(Exercise inputs Opens)

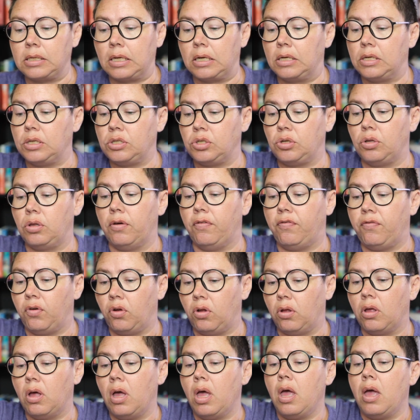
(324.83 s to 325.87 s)
I didn't do the
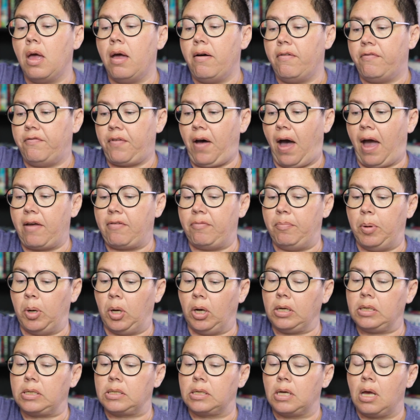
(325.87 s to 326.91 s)
full 5
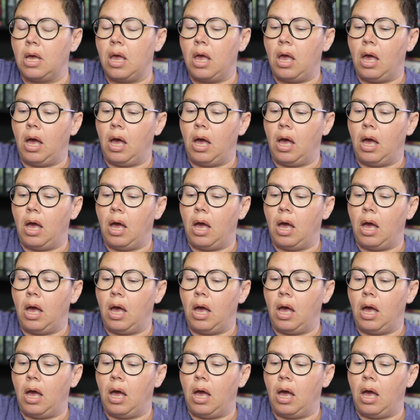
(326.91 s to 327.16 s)
books,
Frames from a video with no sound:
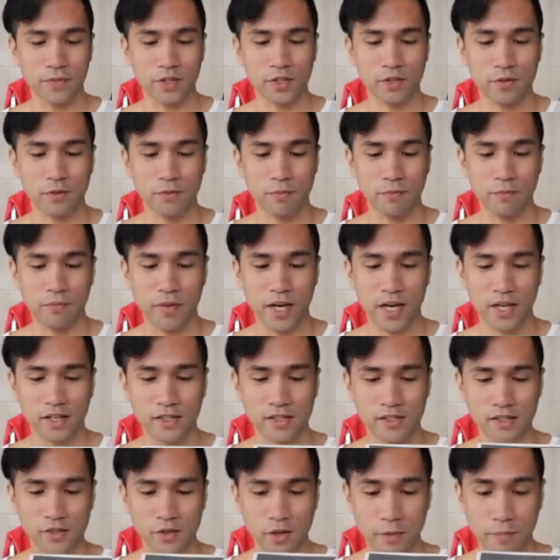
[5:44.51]
to
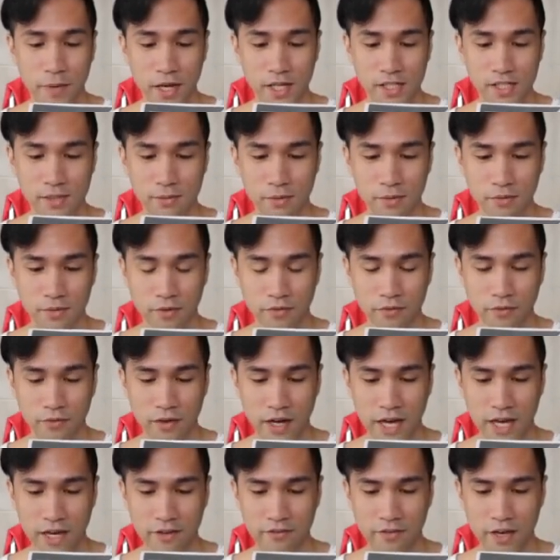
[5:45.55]
a maximum of
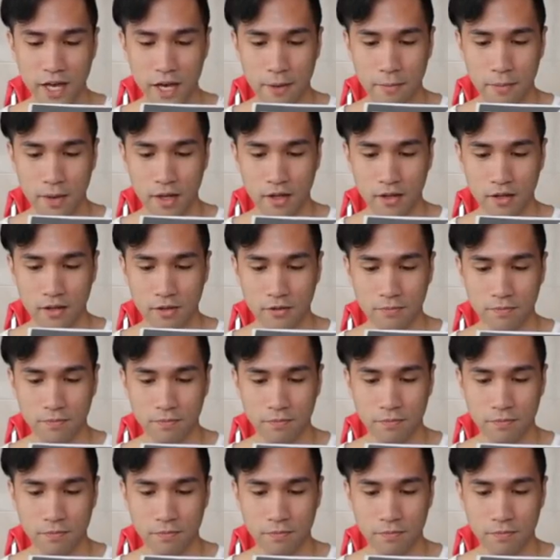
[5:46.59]
5 ml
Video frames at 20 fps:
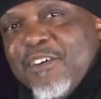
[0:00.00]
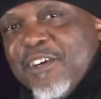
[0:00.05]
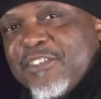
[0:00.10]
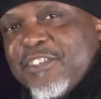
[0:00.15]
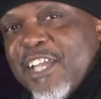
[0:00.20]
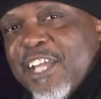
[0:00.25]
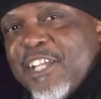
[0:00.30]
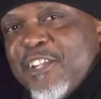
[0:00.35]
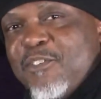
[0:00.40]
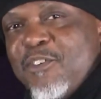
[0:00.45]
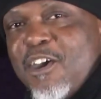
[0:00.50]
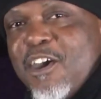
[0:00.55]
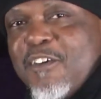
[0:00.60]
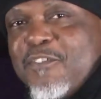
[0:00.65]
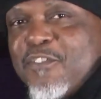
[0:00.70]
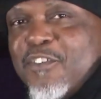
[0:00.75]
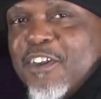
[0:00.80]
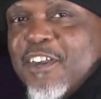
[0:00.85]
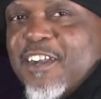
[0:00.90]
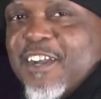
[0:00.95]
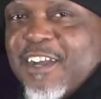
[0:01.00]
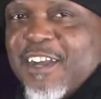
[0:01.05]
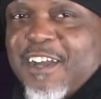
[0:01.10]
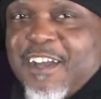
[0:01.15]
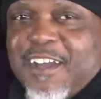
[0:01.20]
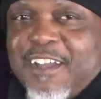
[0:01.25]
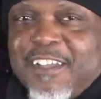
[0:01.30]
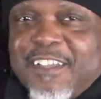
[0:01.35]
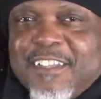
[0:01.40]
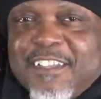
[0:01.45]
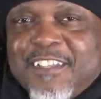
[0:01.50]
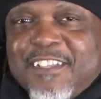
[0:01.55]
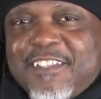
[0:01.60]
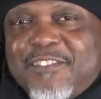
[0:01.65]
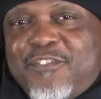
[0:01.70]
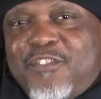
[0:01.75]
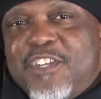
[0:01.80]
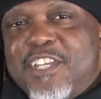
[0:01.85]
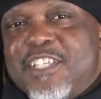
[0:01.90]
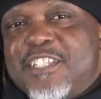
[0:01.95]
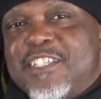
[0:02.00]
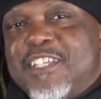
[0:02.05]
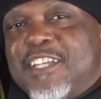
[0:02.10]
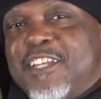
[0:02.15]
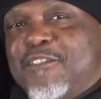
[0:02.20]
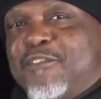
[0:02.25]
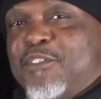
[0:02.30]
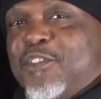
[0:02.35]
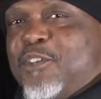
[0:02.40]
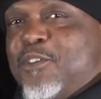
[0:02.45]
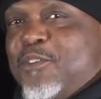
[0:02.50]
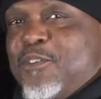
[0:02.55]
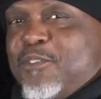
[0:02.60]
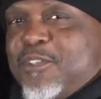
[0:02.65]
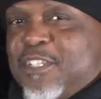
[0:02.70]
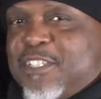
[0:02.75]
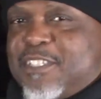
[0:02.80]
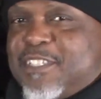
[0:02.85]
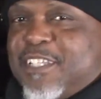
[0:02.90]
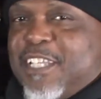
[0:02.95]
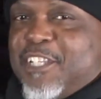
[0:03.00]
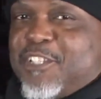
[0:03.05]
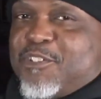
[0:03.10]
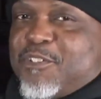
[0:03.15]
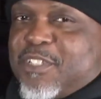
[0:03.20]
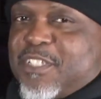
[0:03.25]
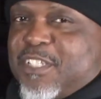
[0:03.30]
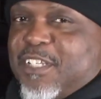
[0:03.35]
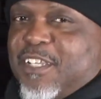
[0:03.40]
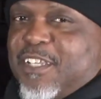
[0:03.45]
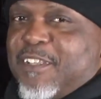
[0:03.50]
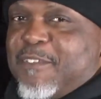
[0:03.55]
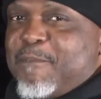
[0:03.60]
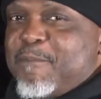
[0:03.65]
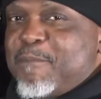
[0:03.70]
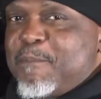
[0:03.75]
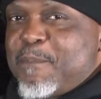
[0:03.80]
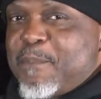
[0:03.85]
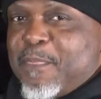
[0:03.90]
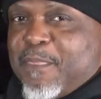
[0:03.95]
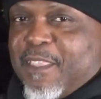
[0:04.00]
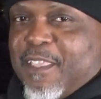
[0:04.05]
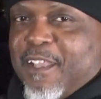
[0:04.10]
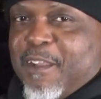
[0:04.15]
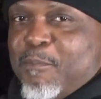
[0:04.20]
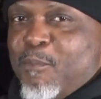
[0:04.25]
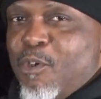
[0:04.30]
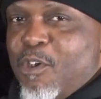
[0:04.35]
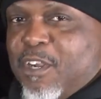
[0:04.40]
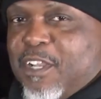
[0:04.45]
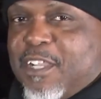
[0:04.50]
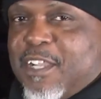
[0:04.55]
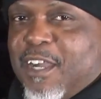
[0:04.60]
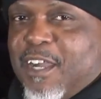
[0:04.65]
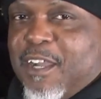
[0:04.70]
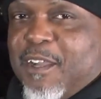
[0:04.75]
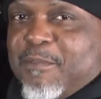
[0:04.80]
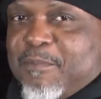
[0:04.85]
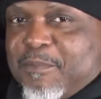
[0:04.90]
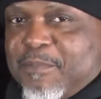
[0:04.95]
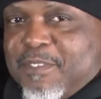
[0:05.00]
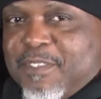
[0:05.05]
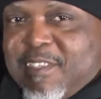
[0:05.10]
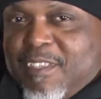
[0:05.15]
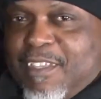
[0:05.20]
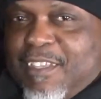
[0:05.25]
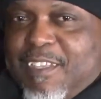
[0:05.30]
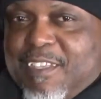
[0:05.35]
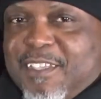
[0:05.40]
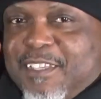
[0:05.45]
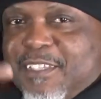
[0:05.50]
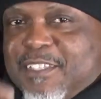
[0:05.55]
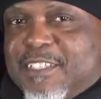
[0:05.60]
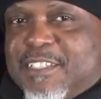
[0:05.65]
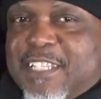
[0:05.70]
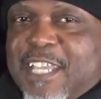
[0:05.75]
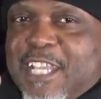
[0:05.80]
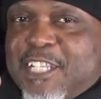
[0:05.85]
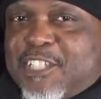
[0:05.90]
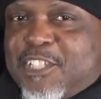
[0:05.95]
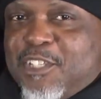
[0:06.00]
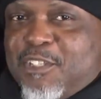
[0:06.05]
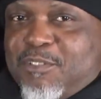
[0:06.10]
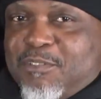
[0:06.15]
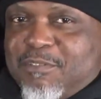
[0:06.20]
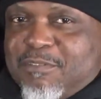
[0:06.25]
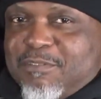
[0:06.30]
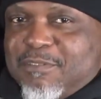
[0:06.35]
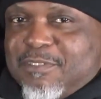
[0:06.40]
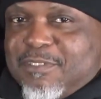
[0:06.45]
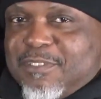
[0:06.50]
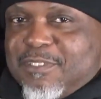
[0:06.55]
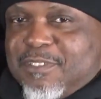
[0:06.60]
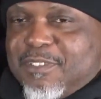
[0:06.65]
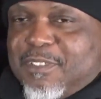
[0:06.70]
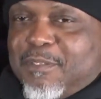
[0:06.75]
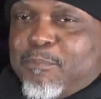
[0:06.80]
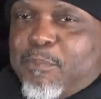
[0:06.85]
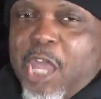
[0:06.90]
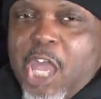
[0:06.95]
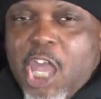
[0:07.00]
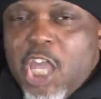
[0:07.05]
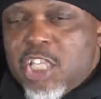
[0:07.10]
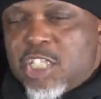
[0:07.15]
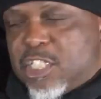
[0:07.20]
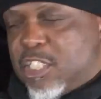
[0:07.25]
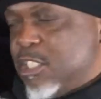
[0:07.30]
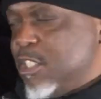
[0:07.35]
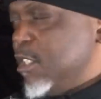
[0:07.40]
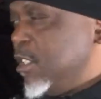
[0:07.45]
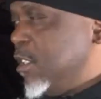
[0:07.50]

Well, thank you all for this interview. It's interesting. More to come. Stay tuned. Peace.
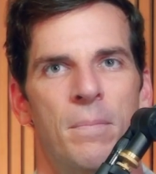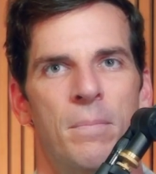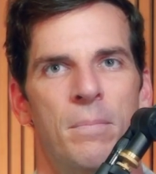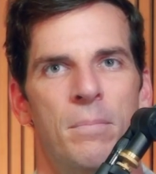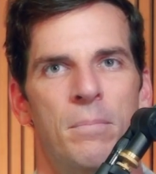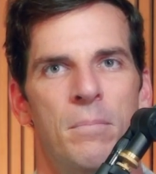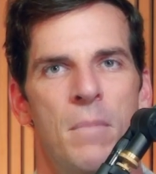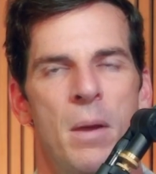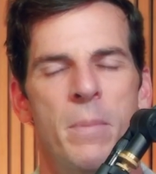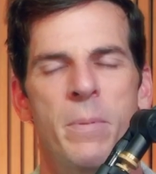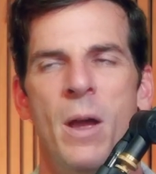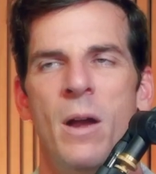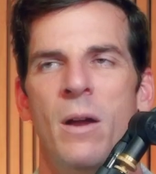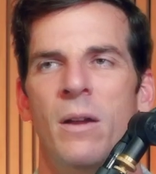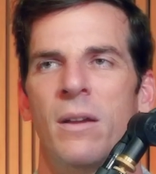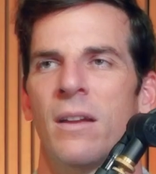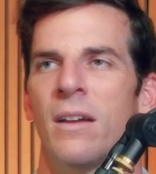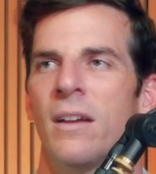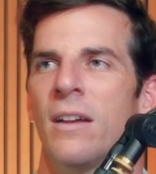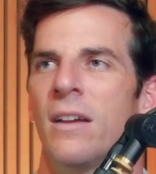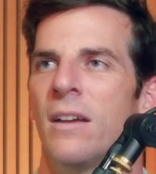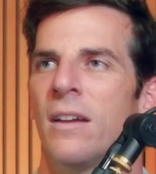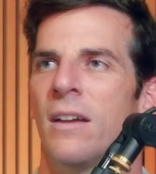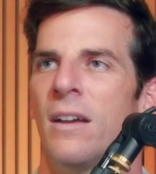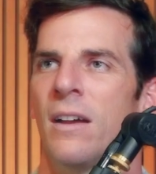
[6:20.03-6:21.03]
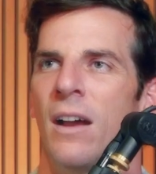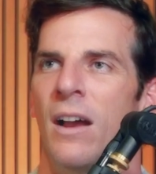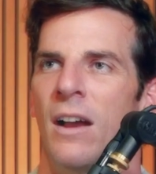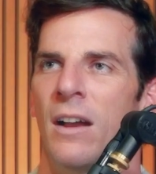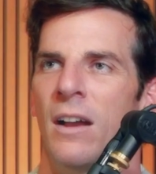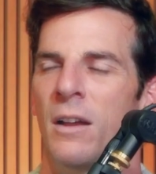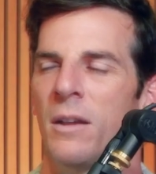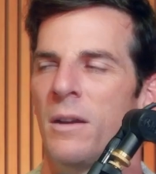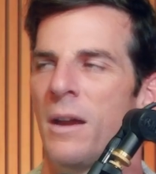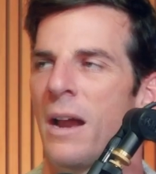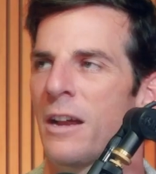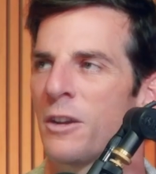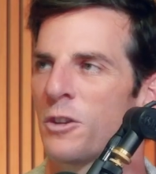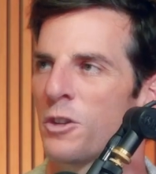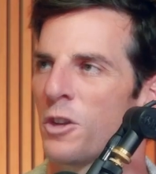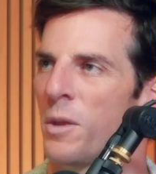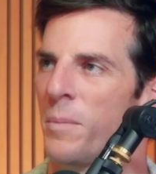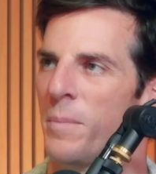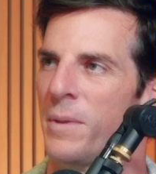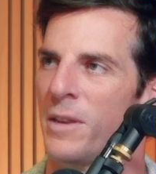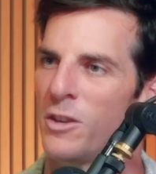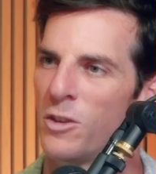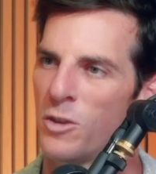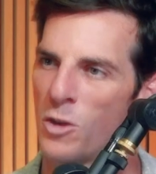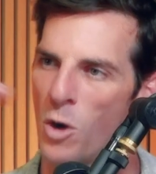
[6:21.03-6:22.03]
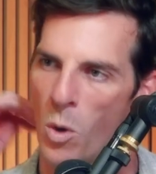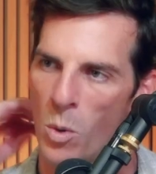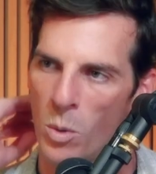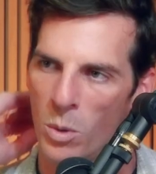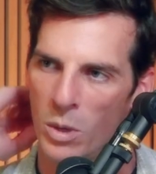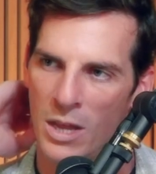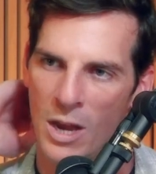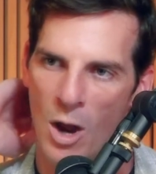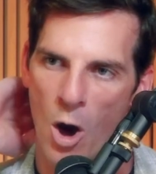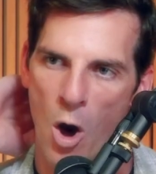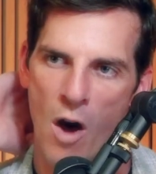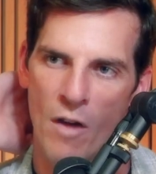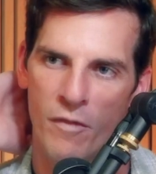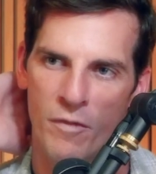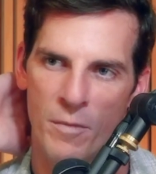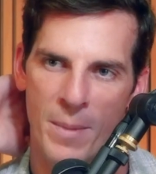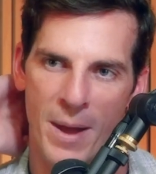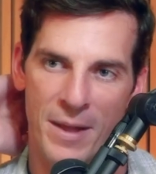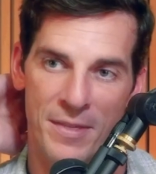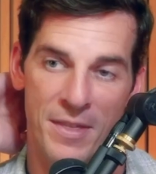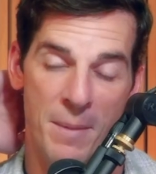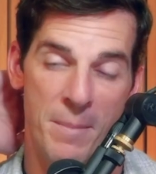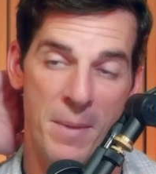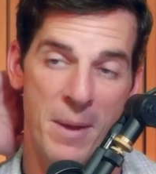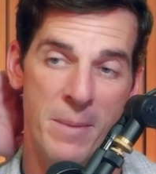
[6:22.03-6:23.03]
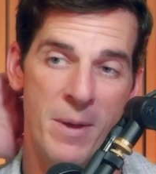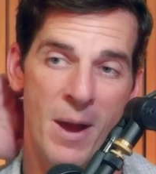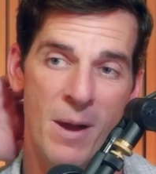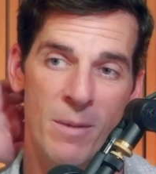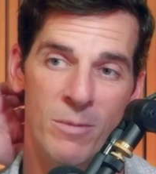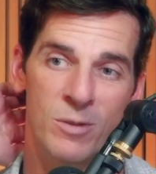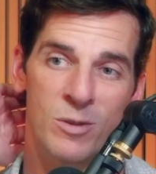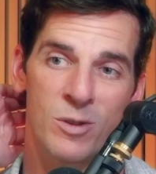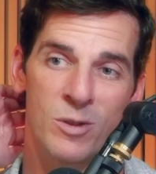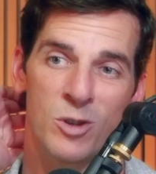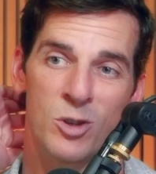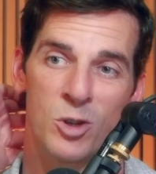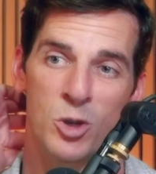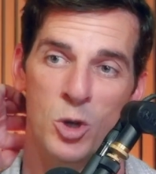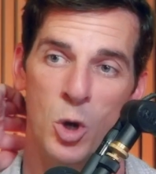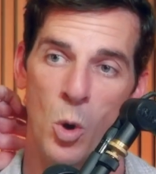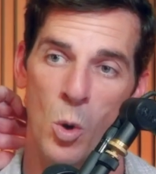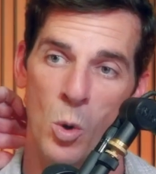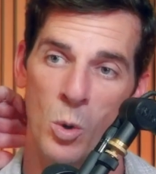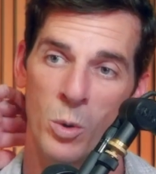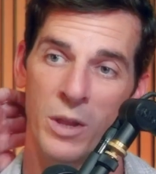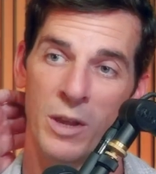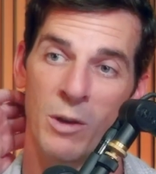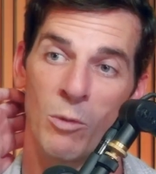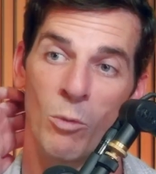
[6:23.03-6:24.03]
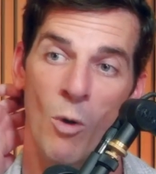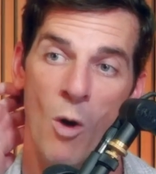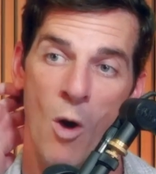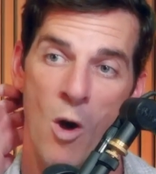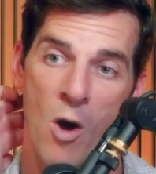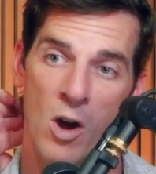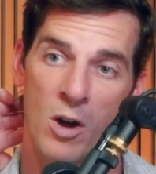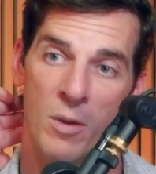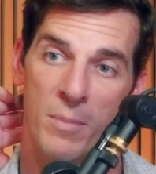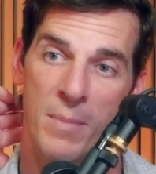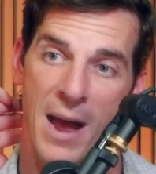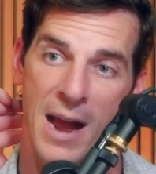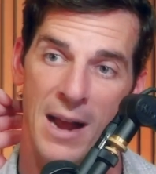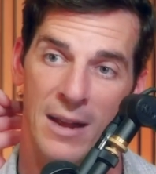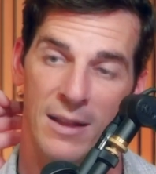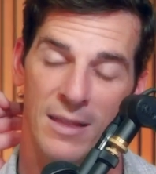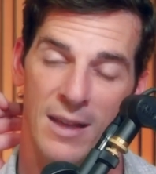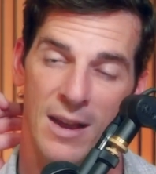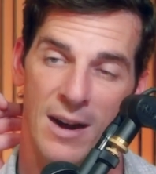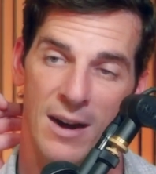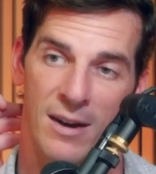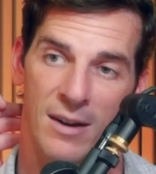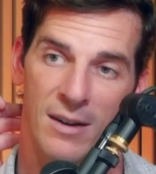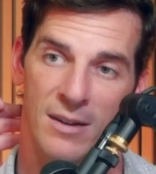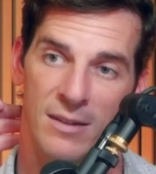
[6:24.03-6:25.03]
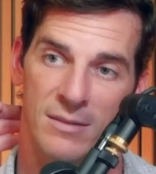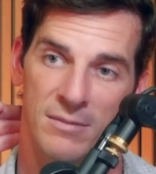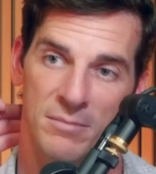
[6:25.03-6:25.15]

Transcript: Maybe I could actually be totally off about that. Maybe I was totally wrong back there.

(Exercise inputs Closes)

Prompt: What you return must match the records line for line, with the pictures left out.

Exercise solution:
(324.83 s to 325.87 s)
I didn't do the
(325.87 s to 326.91 s)
full 5
(326.91 s to 327.16 s)
books,
Frames from a video with no sound:
[5:44.51]
to
[5:45.55]
a maximum of
[5:46.59]
5 ml
Video frames at 20 fps:
[0:00.00]
[0:00.05]
[0:00.10]
[0:00.15]
[0:00.20]
[0:00.25]
[0:00.30]
[0:00.35]
[0:00.40]
[0:00.45]
[0:00.50]
[0:00.55]
[0:00.60]
[0:00.65]
[0:00.70]
[0:00.75]
[0:00.80]
[0:00.85]
[0:00.90]
[0:00.95]
[0:01.00]
[0:01.05]
[0:01.10]
[0:01.15]
[0:01.20]
[0:01.25]
[0:01.30]
[0:01.35]
[0:01.40]
[0:01.45]
[0:01.50]
[0:01.55]
[0:01.60]
[0:01.65]
[0:01.70]
[0:01.75]
[0:01.80]
[0:01.85]
[0:01.90]
[0:01.95]
[0:02.00]
[0:02.05]
[0:02.10]
[0:02.15]
[0:02.20]
[0:02.25]
[0:02.30]
[0:02.35]
[0:02.40]
[0:02.45]
[0:02.50]
[0:02.55]
[0:02.60]
[0:02.65]
[0:02.70]
[0:02.75]
[0:02.80]
[0:02.85]
[0:02.90]
[0:02.95]
[0:03.00]
[0:03.05]
[0:03.10]
[0:03.15]
[0:03.20]
[0:03.25]
[0:03.30]
[0:03.35]
[0:03.40]
[0:03.45]
[0:03.50]
[0:03.55]
[0:03.60]
[0:03.65]
[0:03.70]
[0:03.75]
[0:03.80]
[0:03.85]
[0:03.90]
[0:03.95]
[0:04.00]
[0:04.05]
[0:04.10]
[0:04.15]
[0:04.20]
[0:04.25]
[0:04.30]
[0:04.35]
[0:04.40]
[0:04.45]
[0:04.50]
[0:04.55]
[0:04.60]
[0:04.65]
[0:04.70]
[0:04.75]
[0:04.80]
[0:04.85]
[0:04.90]
[0:04.95]
[0:05.00]
[0:05.05]
[0:05.10]
[0:05.15]
[0:05.20]
[0:05.25]
[0:05.30]
[0:05.35]
[0:05.40]
[0:05.45]
[0:05.50]
[0:05.55]
[0:05.60]
[0:05.65]
[0:05.70]
[0:05.75]
[0:05.80]
[0:05.85]
[0:05.90]
[0:05.95]
[0:06.00]
[0:06.05]
[0:06.10]
[0:06.15]
[0:06.20]
[0:06.25]
[0:06.30]
[0:06.35]
[0:06.40]
[0:06.45]
[0:06.50]
[0:06.55]
[0:06.60]
[0:06.65]
[0:06.70]
[0:06.75]
[0:06.80]
[0:06.85]
[0:06.90]
[0:06.95]
[0:07.00]
[0:07.05]
[0:07.10]
[0:07.15]
[0:07.20]
[0:07.25]
[0:07.30]
[0:07.35]
[0:07.40]
[0:07.45]
[0:07.50]

Well, thank you all for this interview. It's interesting. More to come. Stay tuned. Peace.
[6:20.03-6:21.03]
[6:21.03-6:22.03]
[6:22.03-6:23.03]
[6:23.03-6:24.03]
[6:24.03-6:25.03]
[6:25.03-6:25.15]

Transcript: Maybe I could actually be totally off about that. Maybe I was totally wrong back there.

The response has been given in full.